The Hardest Parts

This blog is about to take a turn for a minute, so buckle up.

He scared me twice before he was ever born.

Once when I had a subchorionic hematoma and was put on bed rest at 10 weeks.

Once when they informed me he would need to be induced a week early because of excess amniotic fluid (possibly because of potential kidney problems), and the dangers that presented for hemorrhaging and both of us dying due to a uterus too fully stretched with a single baby to be able to contract properly, both during labor and after.

We made it through pregnancy and birth… but he hasn’t stopped scaring me.

He’s a boy, so he’s scared me multiple times since then. That’s normal for the average boy, I’ve learned over the years.

The time he tripped down the stairs and sliced his knee open on a toy, needing multiple stitches at just under 2 years old.

The time he was helping his baby brother learn to walk and he tripped, smashing his front teeth into the TV stand at the age of 5.

The time he lost his grip on the “fireman’s” pole at the park from 6 feet up at roughly the same age and landed flat on his back.

When he didn’t show up for school in the second grade and the school called me to tell me he was walking back home when the bus came by – that the driver had yelled out his name to get his attention (which was ignored) – and it ended up in neither one of us knowing where he was in that moment.

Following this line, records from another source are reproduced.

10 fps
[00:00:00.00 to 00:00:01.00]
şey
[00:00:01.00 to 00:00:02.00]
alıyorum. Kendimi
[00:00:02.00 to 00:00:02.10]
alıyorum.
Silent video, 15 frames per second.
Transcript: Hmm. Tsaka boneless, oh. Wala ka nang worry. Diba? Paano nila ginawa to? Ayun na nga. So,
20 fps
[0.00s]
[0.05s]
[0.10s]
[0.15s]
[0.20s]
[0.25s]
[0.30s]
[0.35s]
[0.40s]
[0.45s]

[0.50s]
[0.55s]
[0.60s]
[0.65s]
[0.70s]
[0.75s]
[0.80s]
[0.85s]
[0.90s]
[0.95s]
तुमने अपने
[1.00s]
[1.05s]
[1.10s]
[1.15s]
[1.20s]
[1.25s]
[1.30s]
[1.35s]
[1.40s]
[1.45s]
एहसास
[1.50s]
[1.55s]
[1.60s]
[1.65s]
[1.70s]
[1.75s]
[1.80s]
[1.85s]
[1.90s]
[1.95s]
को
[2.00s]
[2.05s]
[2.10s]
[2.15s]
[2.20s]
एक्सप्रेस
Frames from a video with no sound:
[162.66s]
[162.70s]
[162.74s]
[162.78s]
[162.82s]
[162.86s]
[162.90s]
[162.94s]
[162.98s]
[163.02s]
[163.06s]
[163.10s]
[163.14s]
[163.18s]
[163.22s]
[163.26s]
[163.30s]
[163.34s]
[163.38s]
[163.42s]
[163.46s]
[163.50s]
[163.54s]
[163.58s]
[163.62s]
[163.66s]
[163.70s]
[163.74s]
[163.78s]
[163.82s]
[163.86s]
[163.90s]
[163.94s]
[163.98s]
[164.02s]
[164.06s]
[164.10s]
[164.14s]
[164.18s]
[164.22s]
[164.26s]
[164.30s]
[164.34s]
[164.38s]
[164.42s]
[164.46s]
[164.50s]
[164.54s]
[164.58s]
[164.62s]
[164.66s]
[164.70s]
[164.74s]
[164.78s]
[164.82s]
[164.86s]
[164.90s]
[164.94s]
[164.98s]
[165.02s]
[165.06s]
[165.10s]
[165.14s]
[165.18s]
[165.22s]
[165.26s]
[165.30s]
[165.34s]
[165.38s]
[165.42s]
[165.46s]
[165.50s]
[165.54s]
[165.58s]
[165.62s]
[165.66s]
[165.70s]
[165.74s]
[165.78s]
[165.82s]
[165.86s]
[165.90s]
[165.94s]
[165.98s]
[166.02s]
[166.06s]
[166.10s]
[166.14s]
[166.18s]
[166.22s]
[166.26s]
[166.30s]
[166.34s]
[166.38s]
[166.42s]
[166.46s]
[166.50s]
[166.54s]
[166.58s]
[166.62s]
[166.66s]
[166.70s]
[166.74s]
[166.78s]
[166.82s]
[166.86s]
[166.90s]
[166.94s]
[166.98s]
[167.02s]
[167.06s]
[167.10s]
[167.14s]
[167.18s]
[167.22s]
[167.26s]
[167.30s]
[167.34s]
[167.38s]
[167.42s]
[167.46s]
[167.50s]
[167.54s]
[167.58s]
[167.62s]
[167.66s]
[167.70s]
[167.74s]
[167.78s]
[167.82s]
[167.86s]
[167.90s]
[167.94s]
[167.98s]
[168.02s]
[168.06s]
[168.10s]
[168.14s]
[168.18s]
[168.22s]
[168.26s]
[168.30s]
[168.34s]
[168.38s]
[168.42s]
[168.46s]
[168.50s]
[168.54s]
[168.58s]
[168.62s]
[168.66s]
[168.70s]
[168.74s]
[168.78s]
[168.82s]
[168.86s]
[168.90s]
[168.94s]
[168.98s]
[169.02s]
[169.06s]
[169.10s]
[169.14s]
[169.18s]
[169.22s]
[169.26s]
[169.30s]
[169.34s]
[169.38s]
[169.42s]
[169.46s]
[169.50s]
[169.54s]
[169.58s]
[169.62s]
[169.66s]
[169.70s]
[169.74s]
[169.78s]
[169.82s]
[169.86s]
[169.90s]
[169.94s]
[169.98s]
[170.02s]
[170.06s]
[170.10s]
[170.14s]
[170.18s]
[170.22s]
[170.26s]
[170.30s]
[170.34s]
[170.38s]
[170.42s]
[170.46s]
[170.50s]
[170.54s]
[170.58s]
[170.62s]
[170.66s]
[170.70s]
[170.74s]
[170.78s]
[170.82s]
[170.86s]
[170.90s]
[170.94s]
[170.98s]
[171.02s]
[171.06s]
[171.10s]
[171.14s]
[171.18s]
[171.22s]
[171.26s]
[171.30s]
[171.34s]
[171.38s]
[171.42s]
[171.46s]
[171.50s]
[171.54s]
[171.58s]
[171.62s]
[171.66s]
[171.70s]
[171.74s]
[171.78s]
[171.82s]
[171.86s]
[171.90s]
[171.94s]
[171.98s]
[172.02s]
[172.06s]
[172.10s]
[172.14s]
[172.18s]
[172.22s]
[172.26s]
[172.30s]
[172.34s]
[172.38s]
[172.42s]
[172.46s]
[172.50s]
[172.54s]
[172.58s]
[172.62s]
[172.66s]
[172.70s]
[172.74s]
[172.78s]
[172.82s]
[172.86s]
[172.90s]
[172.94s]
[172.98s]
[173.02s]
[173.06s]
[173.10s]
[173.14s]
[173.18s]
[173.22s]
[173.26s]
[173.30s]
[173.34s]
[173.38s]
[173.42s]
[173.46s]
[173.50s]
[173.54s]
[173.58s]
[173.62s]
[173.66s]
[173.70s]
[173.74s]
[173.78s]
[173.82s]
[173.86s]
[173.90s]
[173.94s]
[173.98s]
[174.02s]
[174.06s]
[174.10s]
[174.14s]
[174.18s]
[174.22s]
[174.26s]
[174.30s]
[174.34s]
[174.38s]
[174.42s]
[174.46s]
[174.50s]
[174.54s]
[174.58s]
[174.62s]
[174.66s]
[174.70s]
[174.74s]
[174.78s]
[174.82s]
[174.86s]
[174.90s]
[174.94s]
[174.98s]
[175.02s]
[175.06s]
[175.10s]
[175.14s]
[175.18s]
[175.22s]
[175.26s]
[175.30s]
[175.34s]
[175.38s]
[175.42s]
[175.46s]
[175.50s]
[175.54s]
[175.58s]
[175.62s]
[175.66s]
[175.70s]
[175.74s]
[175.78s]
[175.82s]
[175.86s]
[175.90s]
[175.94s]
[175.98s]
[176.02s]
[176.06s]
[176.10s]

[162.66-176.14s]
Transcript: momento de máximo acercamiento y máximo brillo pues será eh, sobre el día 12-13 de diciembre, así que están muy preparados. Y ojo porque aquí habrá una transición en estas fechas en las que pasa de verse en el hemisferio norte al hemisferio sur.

The time he was riding his bike, wiped out on wet pavement, and ended up taking an ambulance ride to the hospital when he was 11 because he had landed squarely on his head and a good samaritan who had witnessed it was able to call for help.

He’s scared me so many times that, as a mom of only boys, I became nearly immune to it for awhile.

He is now almost 17 and has “upped his level” considerably.

Now we are dealing with something so much more dangerous and so much more needing of help that I don’t know how to help anymore.

Stealing. Drugs. Mental health. Thoughts of suicide, acts of self harm, and only reeling himself in from those most dangerous latter thoughts because he is worried about how others would feel or react as a result.

Knowing that the only thing that’s stopped him is how “others would feel” is my only grasp on reality right now, if only because I know how that feels.

He’s always been the savior for others, which I have witnessed in him many times. He’s always been the one to listen when someone needed to talk, but never been the one allowed/willing/able to talk about his own problems or concerns.

He’s always been everyone else’s saving grace and never his own.

I need answers to questions I can’t even begin to know how to ask.

Is it that nobody has been there for him the way he needed, or is it that he needed the distraction of others so he didn’t have to focus on his own problems; so he wouldn’t have to let others in… ?

Maybe it was both.

And that’s the hardest part.

I’ve always tried being a listening ear for a child who has never really wanted to talk, and I just don’t know the reasons he’s unwilling to do so.

The not knowing why… the not knowing how to help… those are always the hardest parts.